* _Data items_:
__________________________________________________

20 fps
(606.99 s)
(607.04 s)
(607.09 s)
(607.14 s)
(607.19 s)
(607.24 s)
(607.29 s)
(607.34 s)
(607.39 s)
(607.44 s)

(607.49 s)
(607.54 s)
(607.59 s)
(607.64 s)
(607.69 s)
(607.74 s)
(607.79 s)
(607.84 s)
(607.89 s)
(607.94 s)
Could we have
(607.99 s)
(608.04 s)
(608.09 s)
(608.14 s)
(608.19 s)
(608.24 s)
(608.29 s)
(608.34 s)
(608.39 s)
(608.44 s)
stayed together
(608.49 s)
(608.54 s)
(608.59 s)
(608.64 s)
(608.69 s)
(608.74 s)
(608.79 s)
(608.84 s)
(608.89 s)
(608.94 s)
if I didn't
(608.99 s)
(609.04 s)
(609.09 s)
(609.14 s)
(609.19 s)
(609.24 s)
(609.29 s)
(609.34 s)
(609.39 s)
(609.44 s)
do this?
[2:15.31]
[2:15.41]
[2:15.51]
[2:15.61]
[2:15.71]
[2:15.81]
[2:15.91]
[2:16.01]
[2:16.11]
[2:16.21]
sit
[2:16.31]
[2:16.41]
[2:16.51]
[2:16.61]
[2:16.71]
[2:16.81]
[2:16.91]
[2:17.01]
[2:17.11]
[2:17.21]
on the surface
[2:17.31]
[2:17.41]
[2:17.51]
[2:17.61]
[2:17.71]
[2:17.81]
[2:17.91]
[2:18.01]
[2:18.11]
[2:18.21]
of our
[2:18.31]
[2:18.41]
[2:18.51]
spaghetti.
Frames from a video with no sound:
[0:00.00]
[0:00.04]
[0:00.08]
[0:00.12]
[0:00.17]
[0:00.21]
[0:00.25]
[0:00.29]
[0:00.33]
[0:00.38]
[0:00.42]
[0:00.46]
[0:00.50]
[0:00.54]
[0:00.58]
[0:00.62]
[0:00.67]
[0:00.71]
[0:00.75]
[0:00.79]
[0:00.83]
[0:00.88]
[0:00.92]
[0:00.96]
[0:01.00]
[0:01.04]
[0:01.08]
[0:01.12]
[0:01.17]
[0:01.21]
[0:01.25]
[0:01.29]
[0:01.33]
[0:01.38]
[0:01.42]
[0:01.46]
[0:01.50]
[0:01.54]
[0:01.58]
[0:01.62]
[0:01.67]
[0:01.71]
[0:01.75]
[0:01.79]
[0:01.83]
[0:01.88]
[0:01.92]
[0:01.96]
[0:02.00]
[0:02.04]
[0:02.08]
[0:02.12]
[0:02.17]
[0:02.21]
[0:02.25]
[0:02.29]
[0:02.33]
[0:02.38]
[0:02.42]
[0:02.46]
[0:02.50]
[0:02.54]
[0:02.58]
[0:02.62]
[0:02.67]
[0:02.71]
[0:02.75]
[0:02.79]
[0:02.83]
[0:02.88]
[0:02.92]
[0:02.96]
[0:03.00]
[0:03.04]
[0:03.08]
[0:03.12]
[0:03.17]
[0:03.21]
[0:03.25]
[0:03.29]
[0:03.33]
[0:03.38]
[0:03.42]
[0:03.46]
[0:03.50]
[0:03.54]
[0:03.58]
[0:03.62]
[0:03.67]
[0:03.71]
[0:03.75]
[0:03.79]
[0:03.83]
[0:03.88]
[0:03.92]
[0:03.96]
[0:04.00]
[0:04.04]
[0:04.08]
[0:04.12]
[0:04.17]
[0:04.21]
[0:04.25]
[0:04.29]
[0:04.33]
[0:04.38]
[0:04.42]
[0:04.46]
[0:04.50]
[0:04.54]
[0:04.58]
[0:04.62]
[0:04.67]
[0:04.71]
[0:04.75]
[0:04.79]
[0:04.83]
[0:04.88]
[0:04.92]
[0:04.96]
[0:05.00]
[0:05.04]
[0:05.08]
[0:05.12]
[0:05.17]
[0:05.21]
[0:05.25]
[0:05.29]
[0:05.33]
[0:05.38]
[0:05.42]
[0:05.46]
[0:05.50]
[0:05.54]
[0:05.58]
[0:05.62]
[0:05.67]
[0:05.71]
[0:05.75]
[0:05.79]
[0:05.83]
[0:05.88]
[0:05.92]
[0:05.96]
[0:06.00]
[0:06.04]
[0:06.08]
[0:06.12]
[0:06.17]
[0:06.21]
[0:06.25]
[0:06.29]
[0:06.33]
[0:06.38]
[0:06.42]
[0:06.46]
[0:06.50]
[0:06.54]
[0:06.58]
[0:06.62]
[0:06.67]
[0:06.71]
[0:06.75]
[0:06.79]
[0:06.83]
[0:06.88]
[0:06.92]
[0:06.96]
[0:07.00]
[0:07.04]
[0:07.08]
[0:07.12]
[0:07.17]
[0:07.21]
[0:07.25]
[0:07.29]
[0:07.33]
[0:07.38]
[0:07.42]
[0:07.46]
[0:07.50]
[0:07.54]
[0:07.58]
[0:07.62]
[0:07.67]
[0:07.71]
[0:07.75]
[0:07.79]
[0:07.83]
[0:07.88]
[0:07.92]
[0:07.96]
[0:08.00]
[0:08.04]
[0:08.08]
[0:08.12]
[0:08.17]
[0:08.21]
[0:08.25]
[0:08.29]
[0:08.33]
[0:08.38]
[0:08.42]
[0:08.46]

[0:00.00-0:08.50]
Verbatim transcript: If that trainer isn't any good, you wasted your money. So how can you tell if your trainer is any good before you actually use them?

__________________________________________________

* _Work order_:
Write the data out once more, exactly as it was given.

* _Answer to the problem_:
20 fps
(606.99 s)
(607.04 s)
(607.09 s)
(607.14 s)
(607.19 s)
(607.24 s)
(607.29 s)
(607.34 s)
(607.39 s)
(607.44 s)

(607.49 s)
(607.54 s)
(607.59 s)
(607.64 s)
(607.69 s)
(607.74 s)
(607.79 s)
(607.84 s)
(607.89 s)
(607.94 s)
Could we have
(607.99 s)
(608.04 s)
(608.09 s)
(608.14 s)
(608.19 s)
(608.24 s)
(608.29 s)
(608.34 s)
(608.39 s)
(608.44 s)
stayed together
(608.49 s)
(608.54 s)
(608.59 s)
(608.64 s)
(608.69 s)
(608.74 s)
(608.79 s)
(608.84 s)
(608.89 s)
(608.94 s)
if I didn't
(608.99 s)
(609.04 s)
(609.09 s)
(609.14 s)
(609.19 s)
(609.24 s)
(609.29 s)
(609.34 s)
(609.39 s)
(609.44 s)
do this?
[2:15.31]
[2:15.41]
[2:15.51]
[2:15.61]
[2:15.71]
[2:15.81]
[2:15.91]
[2:16.01]
[2:16.11]
[2:16.21]
sit
[2:16.31]
[2:16.41]
[2:16.51]
[2:16.61]
[2:16.71]
[2:16.81]
[2:16.91]
[2:17.01]
[2:17.11]
[2:17.21]
on the surface
[2:17.31]
[2:17.41]
[2:17.51]
[2:17.61]
[2:17.71]
[2:17.81]
[2:17.91]
[2:18.01]
[2:18.11]
[2:18.21]
of our
[2:18.31]
[2:18.41]
[2:18.51]
spaghetti.
Frames from a video with no sound:
[0:00.00]
[0:00.04]
[0:00.08]
[0:00.12]
[0:00.17]
[0:00.21]
[0:00.25]
[0:00.29]
[0:00.33]
[0:00.38]
[0:00.42]
[0:00.46]
[0:00.50]
[0:00.54]
[0:00.58]
[0:00.62]
[0:00.67]
[0:00.71]
[0:00.75]
[0:00.79]
[0:00.83]
[0:00.88]
[0:00.92]
[0:00.96]
[0:01.00]
[0:01.04]
[0:01.08]
[0:01.12]
[0:01.17]
[0:01.21]
[0:01.25]
[0:01.29]
[0:01.33]
[0:01.38]
[0:01.42]
[0:01.46]
[0:01.50]
[0:01.54]
[0:01.58]
[0:01.62]
[0:01.67]
[0:01.71]
[0:01.75]
[0:01.79]
[0:01.83]
[0:01.88]
[0:01.92]
[0:01.96]
[0:02.00]
[0:02.04]
[0:02.08]
[0:02.12]
[0:02.17]
[0:02.21]
[0:02.25]
[0:02.29]
[0:02.33]
[0:02.38]
[0:02.42]
[0:02.46]
[0:02.50]
[0:02.54]
[0:02.58]
[0:02.62]
[0:02.67]
[0:02.71]
[0:02.75]
[0:02.79]
[0:02.83]
[0:02.88]
[0:02.92]
[0:02.96]
[0:03.00]
[0:03.04]
[0:03.08]
[0:03.12]
[0:03.17]
[0:03.21]
[0:03.25]
[0:03.29]
[0:03.33]
[0:03.38]
[0:03.42]
[0:03.46]
[0:03.50]
[0:03.54]
[0:03.58]
[0:03.62]
[0:03.67]
[0:03.71]
[0:03.75]
[0:03.79]
[0:03.83]
[0:03.88]
[0:03.92]
[0:03.96]
[0:04.00]
[0:04.04]
[0:04.08]
[0:04.12]
[0:04.17]
[0:04.21]
[0:04.25]
[0:04.29]
[0:04.33]
[0:04.38]
[0:04.42]
[0:04.46]
[0:04.50]
[0:04.54]
[0:04.58]
[0:04.62]
[0:04.67]
[0:04.71]
[0:04.75]
[0:04.79]
[0:04.83]
[0:04.88]
[0:04.92]
[0:04.96]
[0:05.00]
[0:05.04]
[0:05.08]
[0:05.12]
[0:05.17]
[0:05.21]
[0:05.25]
[0:05.29]
[0:05.33]
[0:05.38]
[0:05.42]
[0:05.46]
[0:05.50]
[0:05.54]
[0:05.58]
[0:05.62]
[0:05.67]
[0:05.71]
[0:05.75]
[0:05.79]
[0:05.83]
[0:05.88]
[0:05.92]
[0:05.96]
[0:06.00]
[0:06.04]
[0:06.08]
[0:06.12]
[0:06.17]
[0:06.21]
[0:06.25]
[0:06.29]
[0:06.33]
[0:06.38]
[0:06.42]
[0:06.46]
[0:06.50]
[0:06.54]
[0:06.58]
[0:06.62]
[0:06.67]
[0:06.71]
[0:06.75]
[0:06.79]
[0:06.83]
[0:06.88]
[0:06.92]
[0:06.96]
[0:07.00]
[0:07.04]
[0:07.08]
[0:07.12]
[0:07.17]
[0:07.21]
[0:07.25]
[0:07.29]
[0:07.33]
[0:07.38]
[0:07.42]
[0:07.46]
[0:07.50]
[0:07.54]
[0:07.58]
[0:07.62]
[0:07.67]
[0:07.71]
[0:07.75]
[0:07.79]
[0:07.83]
[0:07.88]
[0:07.92]
[0:07.96]
[0:08.00]
[0:08.04]
[0:08.08]
[0:08.12]
[0:08.17]
[0:08.21]
[0:08.25]
[0:08.29]
[0:08.33]
[0:08.38]
[0:08.42]
[0:08.46]

[0:00.00-0:08.50]
Verbatim transcript: If that trainer isn't any good, you wasted your money. So how can you tell if your trainer is any good before you actually use them?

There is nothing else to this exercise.